• _EXERCISE DETAILS_: Restate the listing that follows word for word, without its pictures.

• _DATA UNDER STUDY_:
====
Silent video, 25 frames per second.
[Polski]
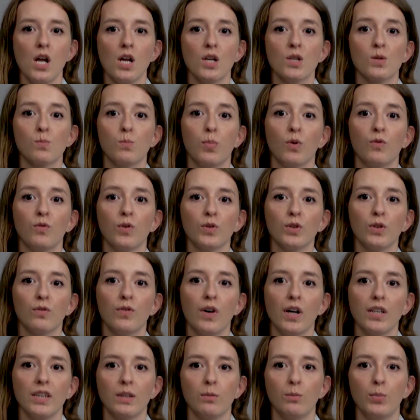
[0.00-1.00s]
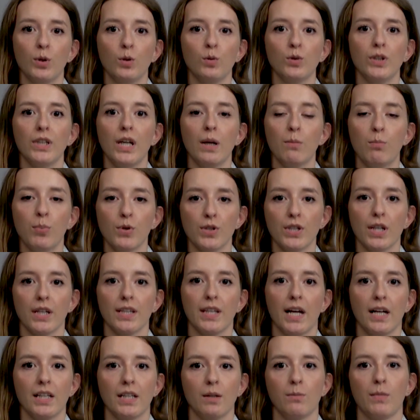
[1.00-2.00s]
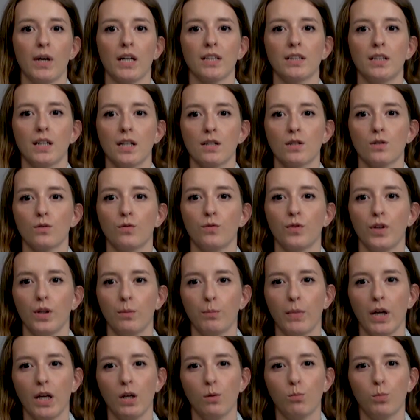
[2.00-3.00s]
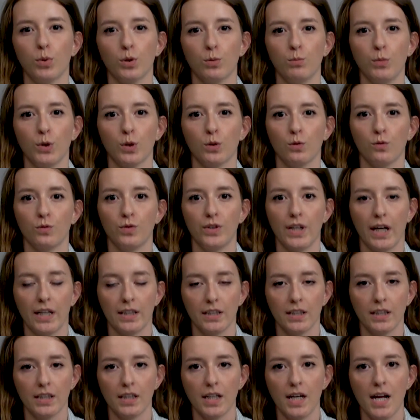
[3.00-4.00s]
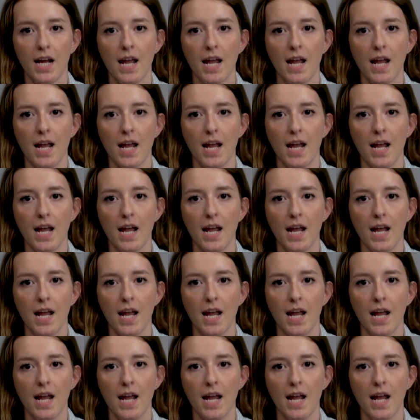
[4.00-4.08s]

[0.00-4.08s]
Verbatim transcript: spowodowany był nieposiadaniem adresów e-mail podmiotów danych,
====
• _ANSWER TO THIS EXERCISE_:
Silent video, 25 frames per second.
[Polski]
[0.00-1.00s]
[1.00-2.00s]
[2.00-3.00s]
[3.00-4.00s]
[4.00-4.08s]

[0.00-4.08s]
Verbatim transcript: spowodowany był nieposiadaniem adresów e-mail podmiotów danych,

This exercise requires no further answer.